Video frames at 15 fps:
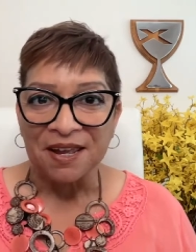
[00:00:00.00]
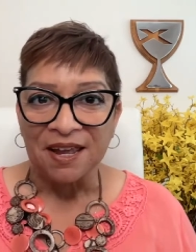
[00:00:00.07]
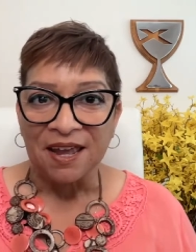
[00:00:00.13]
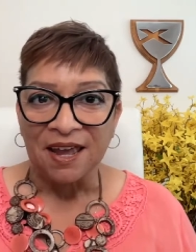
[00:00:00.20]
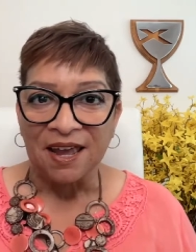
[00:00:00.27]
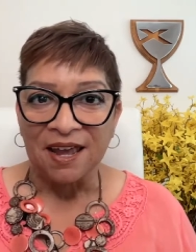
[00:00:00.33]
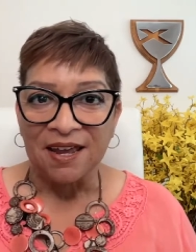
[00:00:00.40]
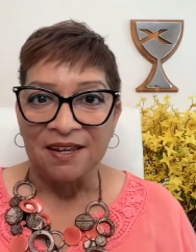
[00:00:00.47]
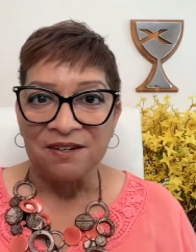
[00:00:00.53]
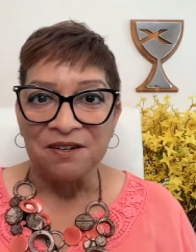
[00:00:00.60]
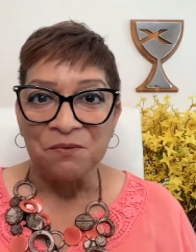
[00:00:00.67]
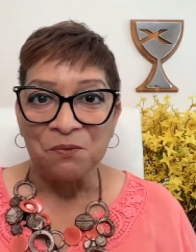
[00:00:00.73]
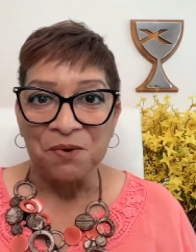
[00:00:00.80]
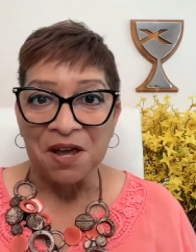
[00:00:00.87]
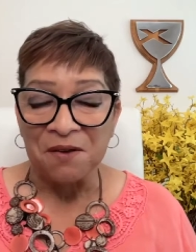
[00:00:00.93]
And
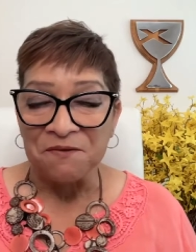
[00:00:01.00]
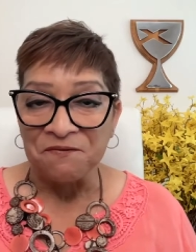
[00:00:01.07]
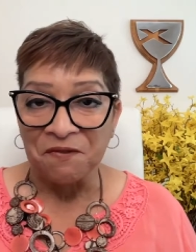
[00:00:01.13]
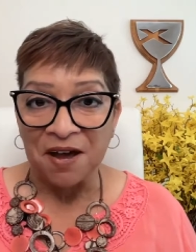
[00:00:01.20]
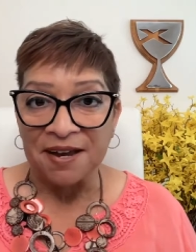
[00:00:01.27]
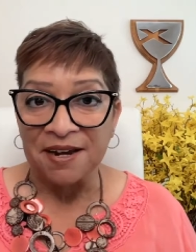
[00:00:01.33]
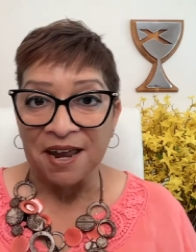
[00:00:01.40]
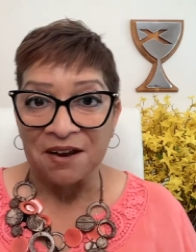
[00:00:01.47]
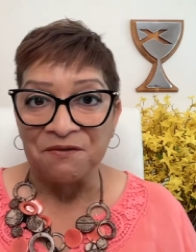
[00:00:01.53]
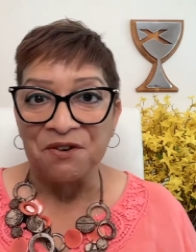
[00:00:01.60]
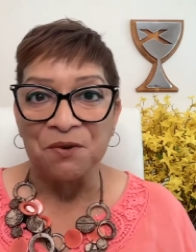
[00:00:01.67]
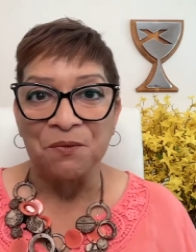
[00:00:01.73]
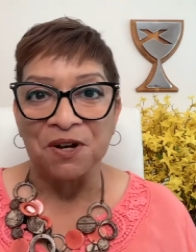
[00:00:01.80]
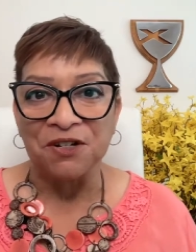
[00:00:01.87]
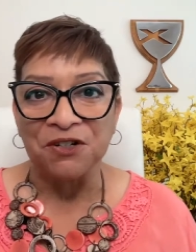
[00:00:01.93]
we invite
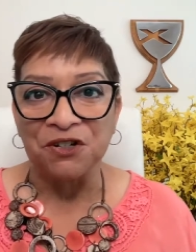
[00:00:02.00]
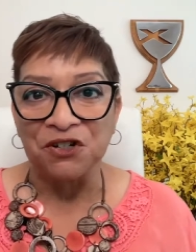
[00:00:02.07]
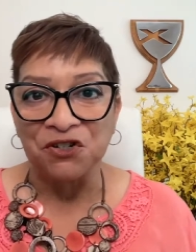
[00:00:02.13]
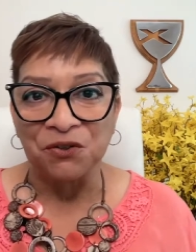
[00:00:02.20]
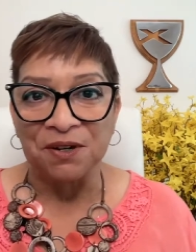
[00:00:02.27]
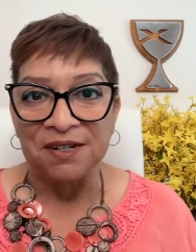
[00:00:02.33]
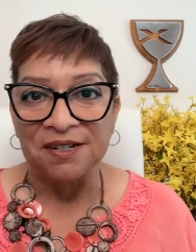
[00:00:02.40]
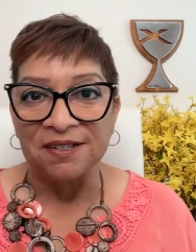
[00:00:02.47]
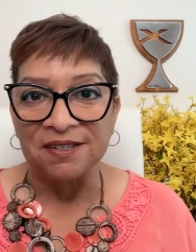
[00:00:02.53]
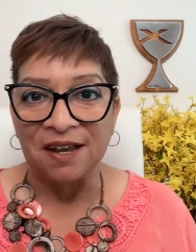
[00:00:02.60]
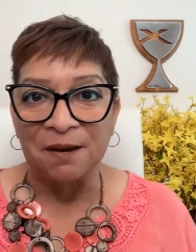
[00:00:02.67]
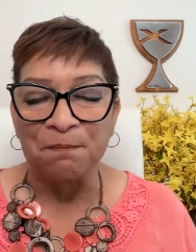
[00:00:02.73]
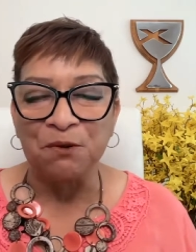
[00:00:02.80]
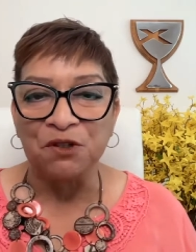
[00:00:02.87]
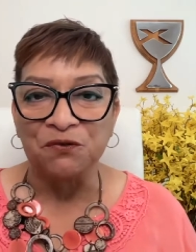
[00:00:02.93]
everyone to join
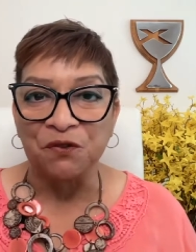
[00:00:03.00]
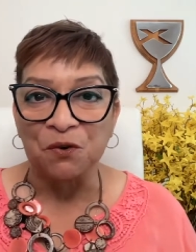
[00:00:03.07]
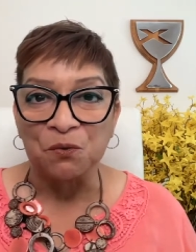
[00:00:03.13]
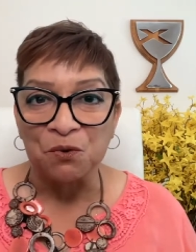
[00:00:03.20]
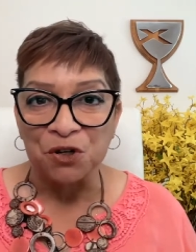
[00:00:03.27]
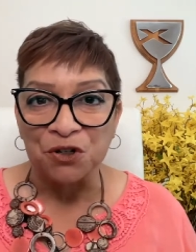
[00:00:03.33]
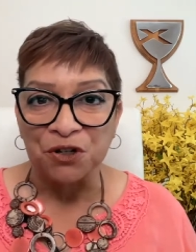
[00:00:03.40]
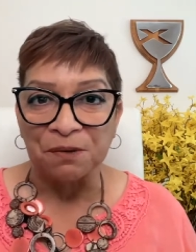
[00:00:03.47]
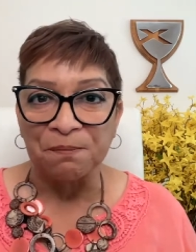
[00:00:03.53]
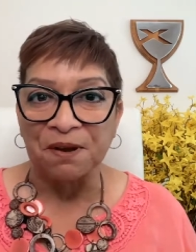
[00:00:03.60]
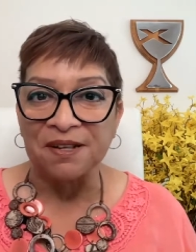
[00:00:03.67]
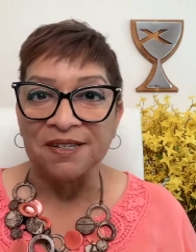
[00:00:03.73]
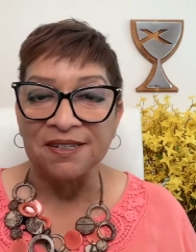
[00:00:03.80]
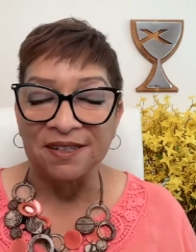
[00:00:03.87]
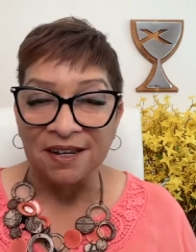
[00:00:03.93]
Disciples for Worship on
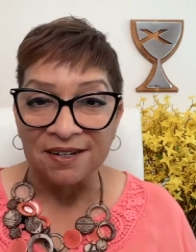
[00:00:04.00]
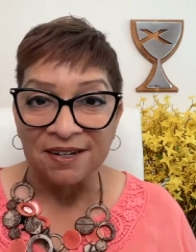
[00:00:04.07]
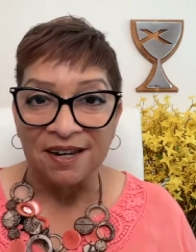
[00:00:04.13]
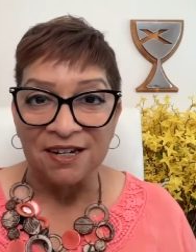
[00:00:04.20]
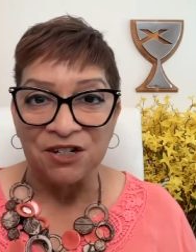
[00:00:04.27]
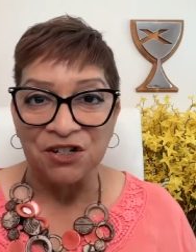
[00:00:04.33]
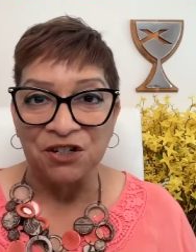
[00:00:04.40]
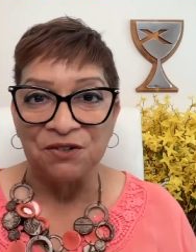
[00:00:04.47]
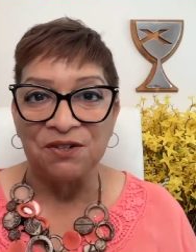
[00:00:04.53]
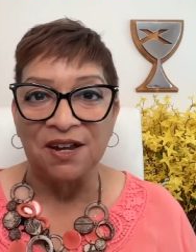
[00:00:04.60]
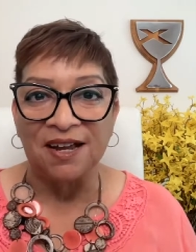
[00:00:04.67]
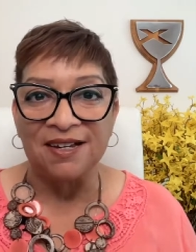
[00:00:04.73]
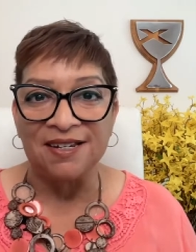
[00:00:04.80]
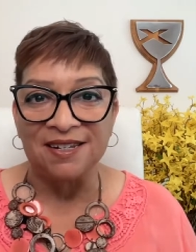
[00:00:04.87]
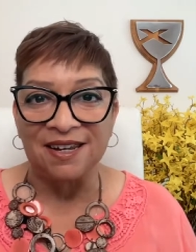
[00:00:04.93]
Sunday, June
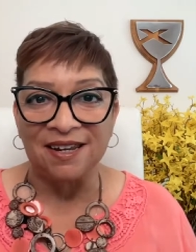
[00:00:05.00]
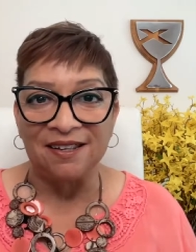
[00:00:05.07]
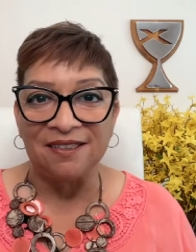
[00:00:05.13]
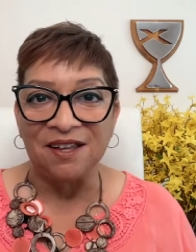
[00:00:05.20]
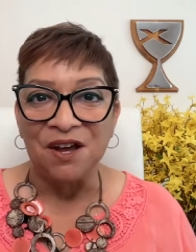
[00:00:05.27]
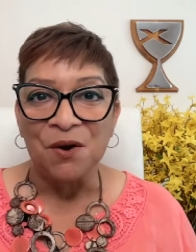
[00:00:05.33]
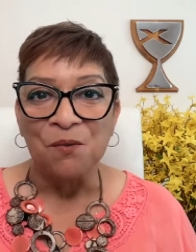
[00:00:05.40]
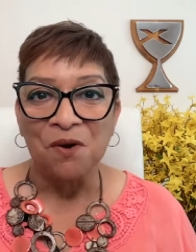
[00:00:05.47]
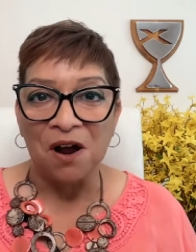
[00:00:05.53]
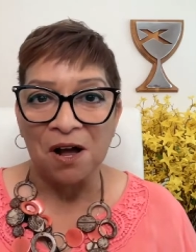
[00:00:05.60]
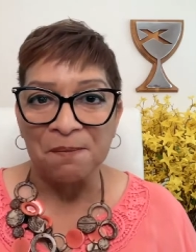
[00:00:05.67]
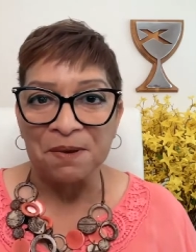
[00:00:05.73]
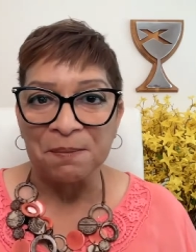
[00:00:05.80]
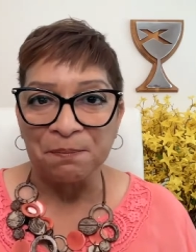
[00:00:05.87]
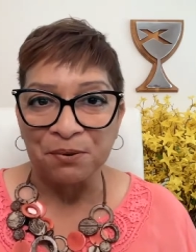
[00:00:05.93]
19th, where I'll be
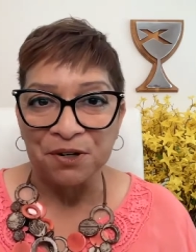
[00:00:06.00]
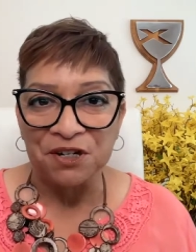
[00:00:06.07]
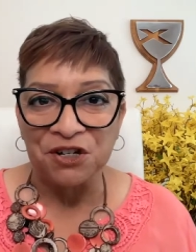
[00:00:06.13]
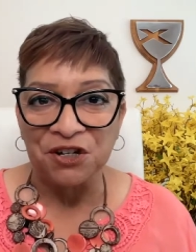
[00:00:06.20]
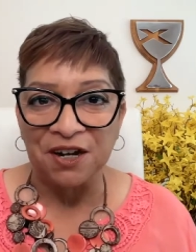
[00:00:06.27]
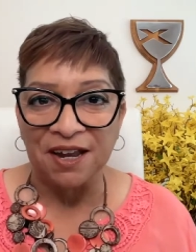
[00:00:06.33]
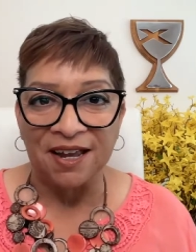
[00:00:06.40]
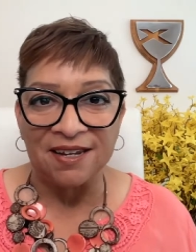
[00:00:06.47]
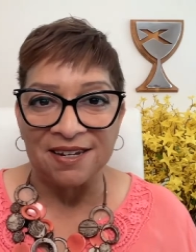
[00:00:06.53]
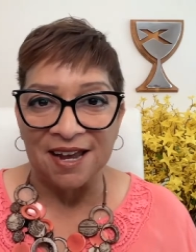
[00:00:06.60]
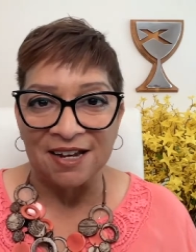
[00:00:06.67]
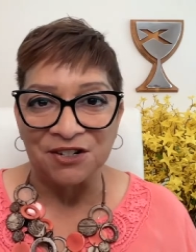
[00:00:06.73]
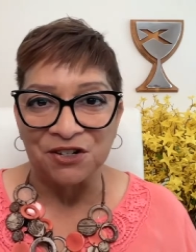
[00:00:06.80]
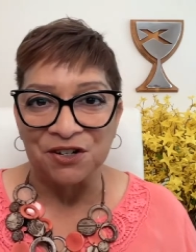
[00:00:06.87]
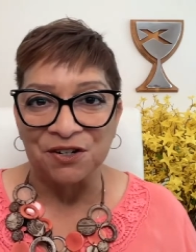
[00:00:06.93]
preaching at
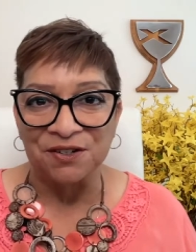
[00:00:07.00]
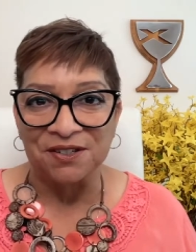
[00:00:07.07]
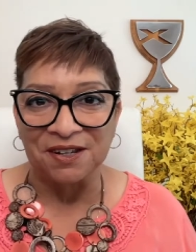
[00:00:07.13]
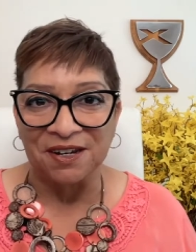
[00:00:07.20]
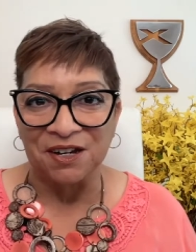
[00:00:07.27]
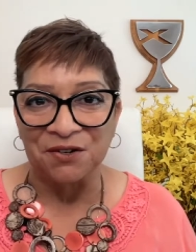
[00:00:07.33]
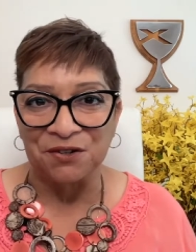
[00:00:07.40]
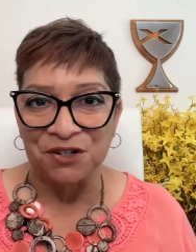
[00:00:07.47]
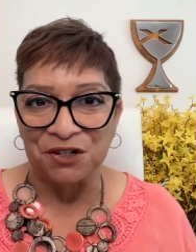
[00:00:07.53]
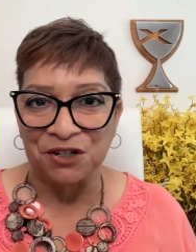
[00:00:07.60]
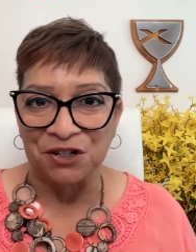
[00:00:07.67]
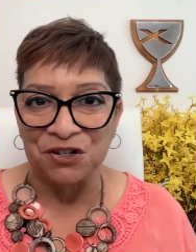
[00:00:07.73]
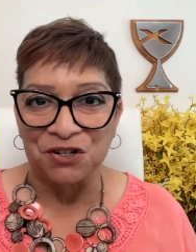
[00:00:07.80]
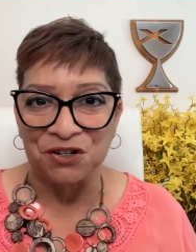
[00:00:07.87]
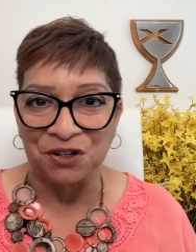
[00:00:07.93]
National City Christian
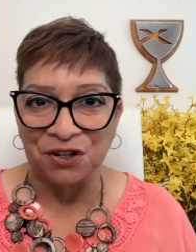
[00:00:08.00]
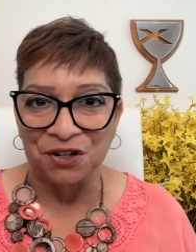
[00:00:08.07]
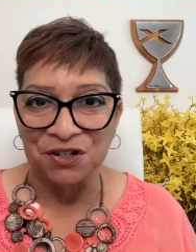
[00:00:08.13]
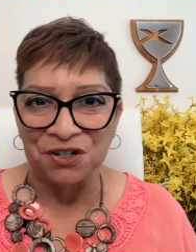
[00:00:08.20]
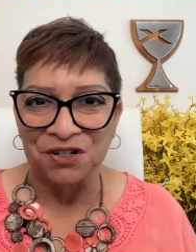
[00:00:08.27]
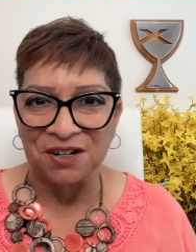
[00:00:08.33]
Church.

_Task goal_.
Pictures stay out. Repeat only the lines from the beginning of the data through the line that has "[00:00:01.87]".

_Result of this task_.
Video frames at 15 fps:
[00:00:00.00]
[00:00:00.07]
[00:00:00.13]
[00:00:00.20]
[00:00:00.27]
[00:00:00.33]
[00:00:00.40]
[00:00:00.47]
[00:00:00.53]
[00:00:00.60]
[00:00:00.67]
[00:00:00.73]
[00:00:00.80]
[00:00:00.87]
[00:00:00.93]
And
[00:00:01.00]
[00:00:01.07]
[00:00:01.13]
[00:00:01.20]
[00:00:01.27]
[00:00:01.33]
[00:00:01.40]
[00:00:01.47]
[00:00:01.53]
[00:00:01.60]
[00:00:01.67]
[00:00:01.73]
[00:00:01.80]
[00:00:01.87]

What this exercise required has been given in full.